Sunday, October 16, 2005
Why values are better than partisanship....
I'm not sure why busting the current incumbent-protection racket would be a bad thing, why creating competitive districts and forcing incumbents to be more responsive to their constituents than the current 70-80 percent partisan districts require.
Chuck Todd, in this week's column (not a permalink), makes a great argument for supporting the proposition.
House Minority Leader Nancy Pelosi, the person who could be speaker if Democrats take back control, is actively raising money to defeat the California redistricting measure. Of course, in California, if districts were no longer drawn by partisans but by bipartisan panels of some political or judiciary makeup, then Democrats could possibly lose a few seats -- though no one's made a good case to us how they would net a loss. There are some GOP seats they'd likely nab in Southern California that would offset their losses in other parts of the state.
In fact, Pelosi's commitment to defeat the redistricting measure in California is so great that one Democratic operative told us she called its defeat her "top priority." As this operative noted to us, "left unsaid was the fact that winning back the House was not the 'top priority.'"
In Pelosi's defense, if this California redistricting measure took place in a vacuum, we could understand her focus on defeating it. She could easily spin this as an attempt by national Republicans to save their own majority by re-drawing California the same way Rep. Tom DeLay redrew Texas.
But if there was ever an example of "cutting off your nose to spite your face," this is it. As noted above, Ohio has a similar redistricting reform measure on the ballot this November, which if enacted, would likely give Democrats a better chance in a number of districts. Similarly, some Florida Democrats, led by 2004 Senate nominee Betty Castor, are trying to put a redistricting reform measure on that state's ballot next year. Florida is one of the more grotesque examples of gerrymandering in the entire country.
Bottom line, California initiatives are like colds, they're very catchy. If this reform measure passes in California, every other state with an initiative/referendum process would likely follow suit. And there are far more gerrymandered states in favor of the GOP right now than the Democrats. Redrawing the districts in these states would lead to Congress being much more representative of the national mood.
But Pelosi is making sure she (and probably the Democratic Congressional Campaign Committee) can't support any of these initiatives in these other states without looking like a blatant hypocrite. By fighting the California redistricting reform initiative so vehemently, Pelosi is proving to some that she's running for power, pure and simple. No different than DeLay. We shouldn't be surprised; she was raised in a household that embraced machine politics and that's how she rules the Democratic caucus, like an old-style machine (ironically, it's how DeLay has shaped the House Republicans).

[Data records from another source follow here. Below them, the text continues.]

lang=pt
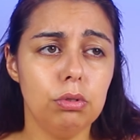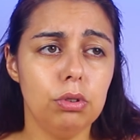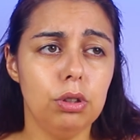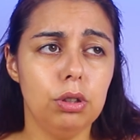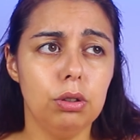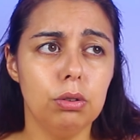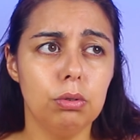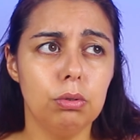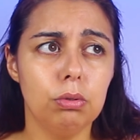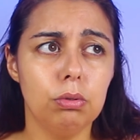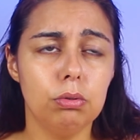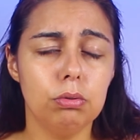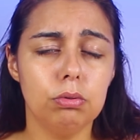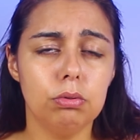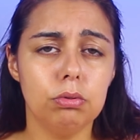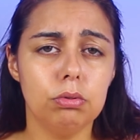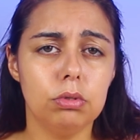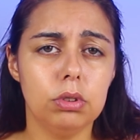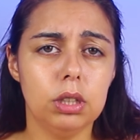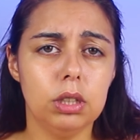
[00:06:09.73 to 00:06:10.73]
E eu
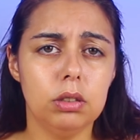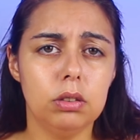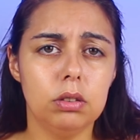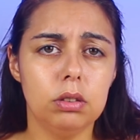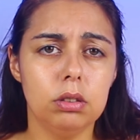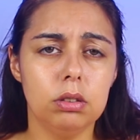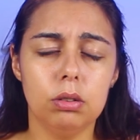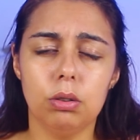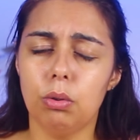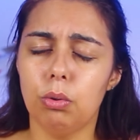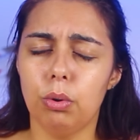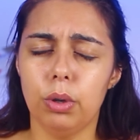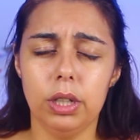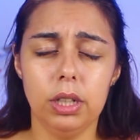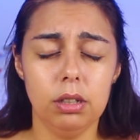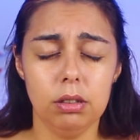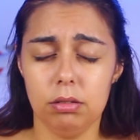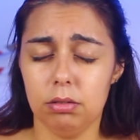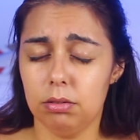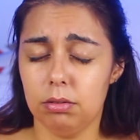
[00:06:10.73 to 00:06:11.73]
disse,
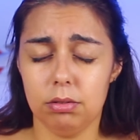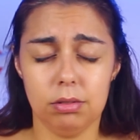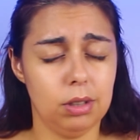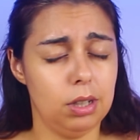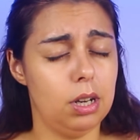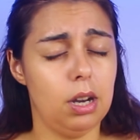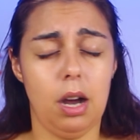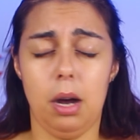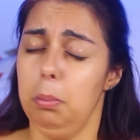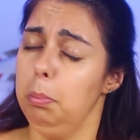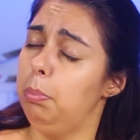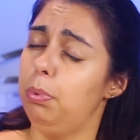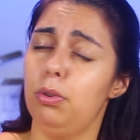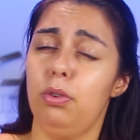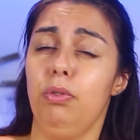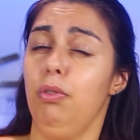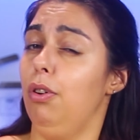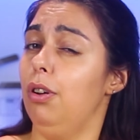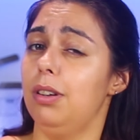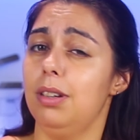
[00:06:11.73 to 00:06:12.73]
oi, cabo
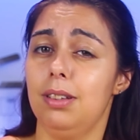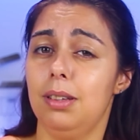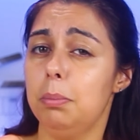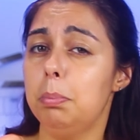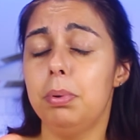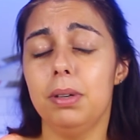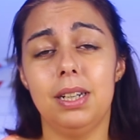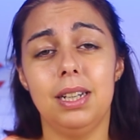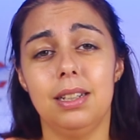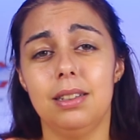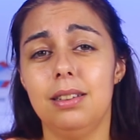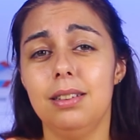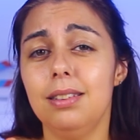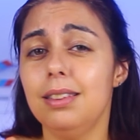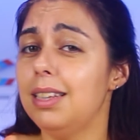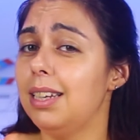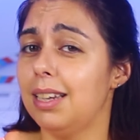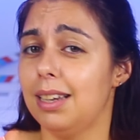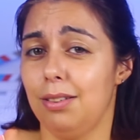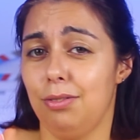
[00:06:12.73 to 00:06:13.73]
por fora da parede,
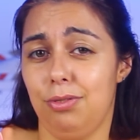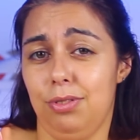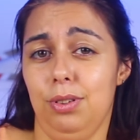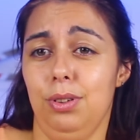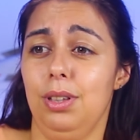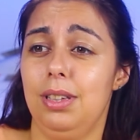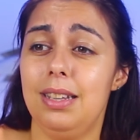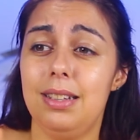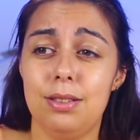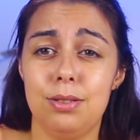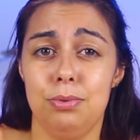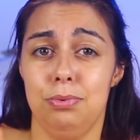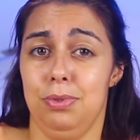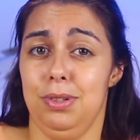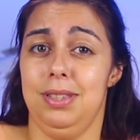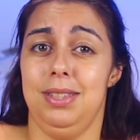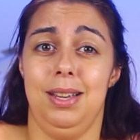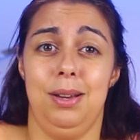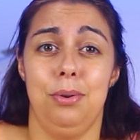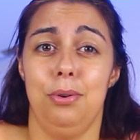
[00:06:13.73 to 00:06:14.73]
ninguém falou disso,
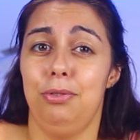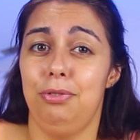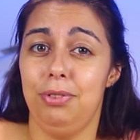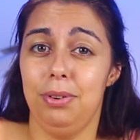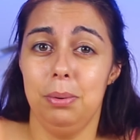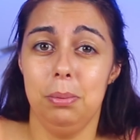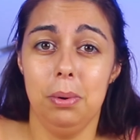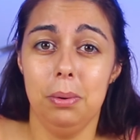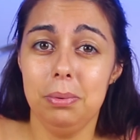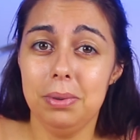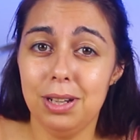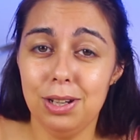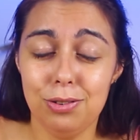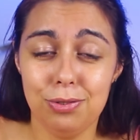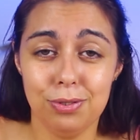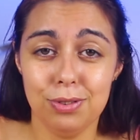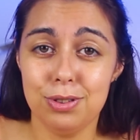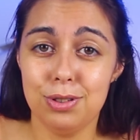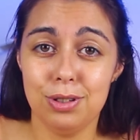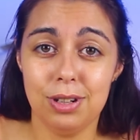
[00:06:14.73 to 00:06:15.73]
você confirmou-me que
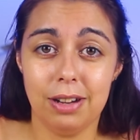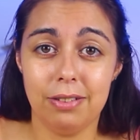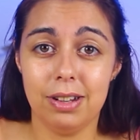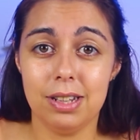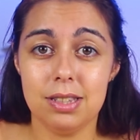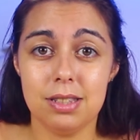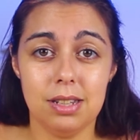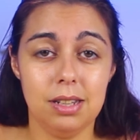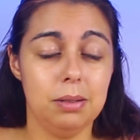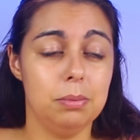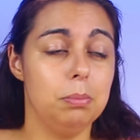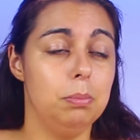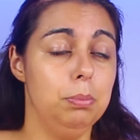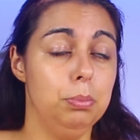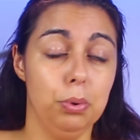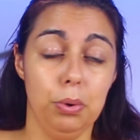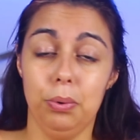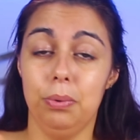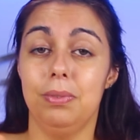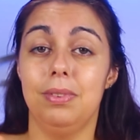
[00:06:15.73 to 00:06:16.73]
isto funcionava assim.
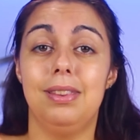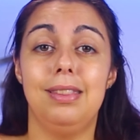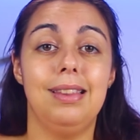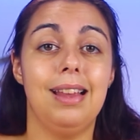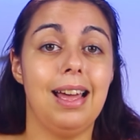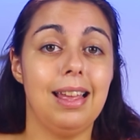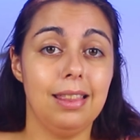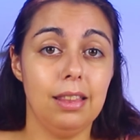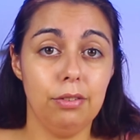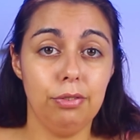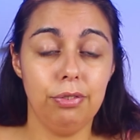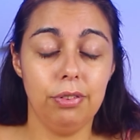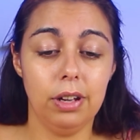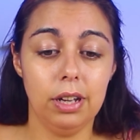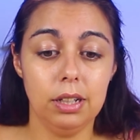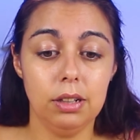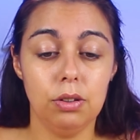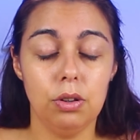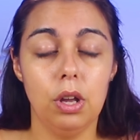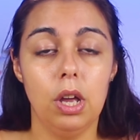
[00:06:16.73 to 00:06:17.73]
Bom, nada
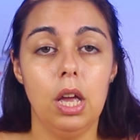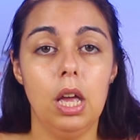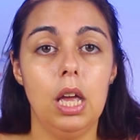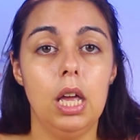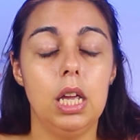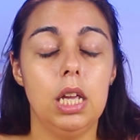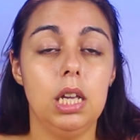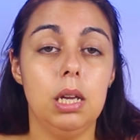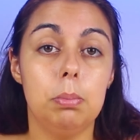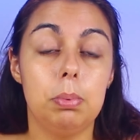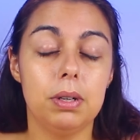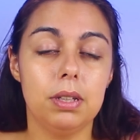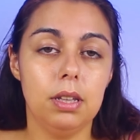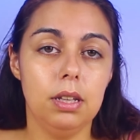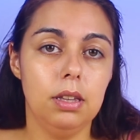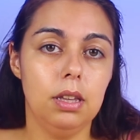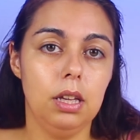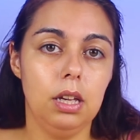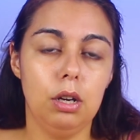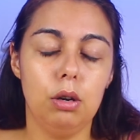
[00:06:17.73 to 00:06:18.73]
feito, e a
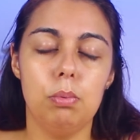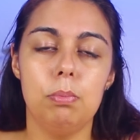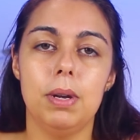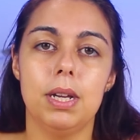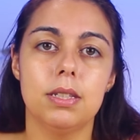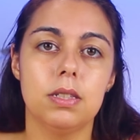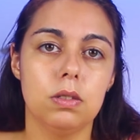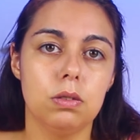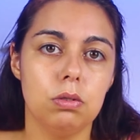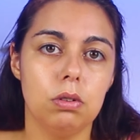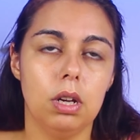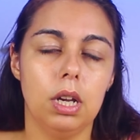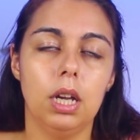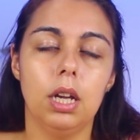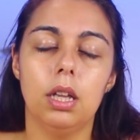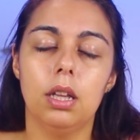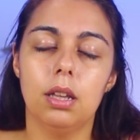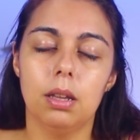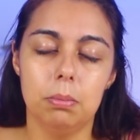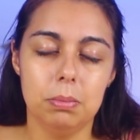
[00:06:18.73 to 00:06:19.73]
partir daí começo
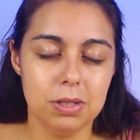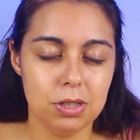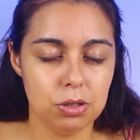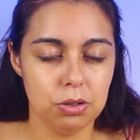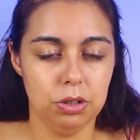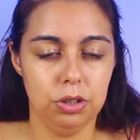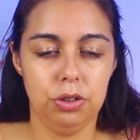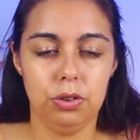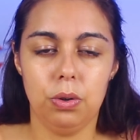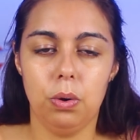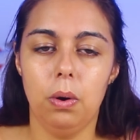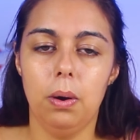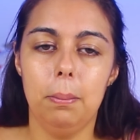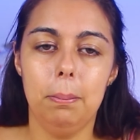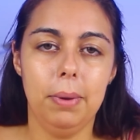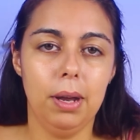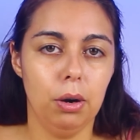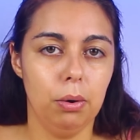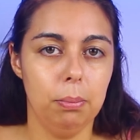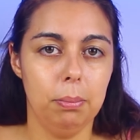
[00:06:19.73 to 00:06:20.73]
em reclamações com a
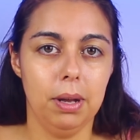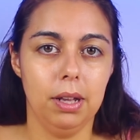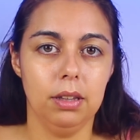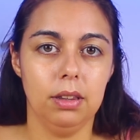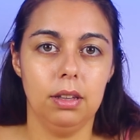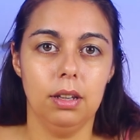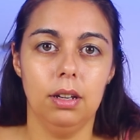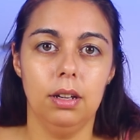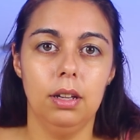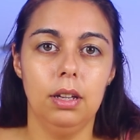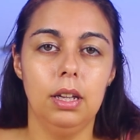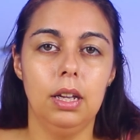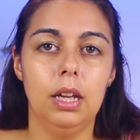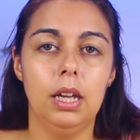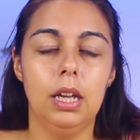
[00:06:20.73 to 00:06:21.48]
Mel, malta.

But this style of politics is exactly what has voters potentially up-in-arms. They are searching for reform, and redistricting reform would be a real step in the voters' direction. And it appears it's a gigantic missed opportunity for the Democrats in search of something substantial to be for as they shape their reform message for '06.
Update: Wow, I'm blown away by the rampant misinformation floating around on this issue, particularly the fiction that Arnold would pick the redistricting panel himself. Here's the text of the proposed law (PDF). Read it for yourself before you try and spread misinformation.full post @ from daily kos
Of coarse a case could be made that Pelosi isn't being TRULY partisan, as the long term benefits of non-partisan redistricting would benefit dems in places like Ohio, even Texas! Pelosi seems to be willing, in this instance, to sell out larger party goals for her own immediate interests. But this issues to me is about a higher virtue of fairness which SHOULD trump party or ideology.
Unless of course someone can tell me how prop 77 isn't fair and republicans can manipulate it to an unfair advantage?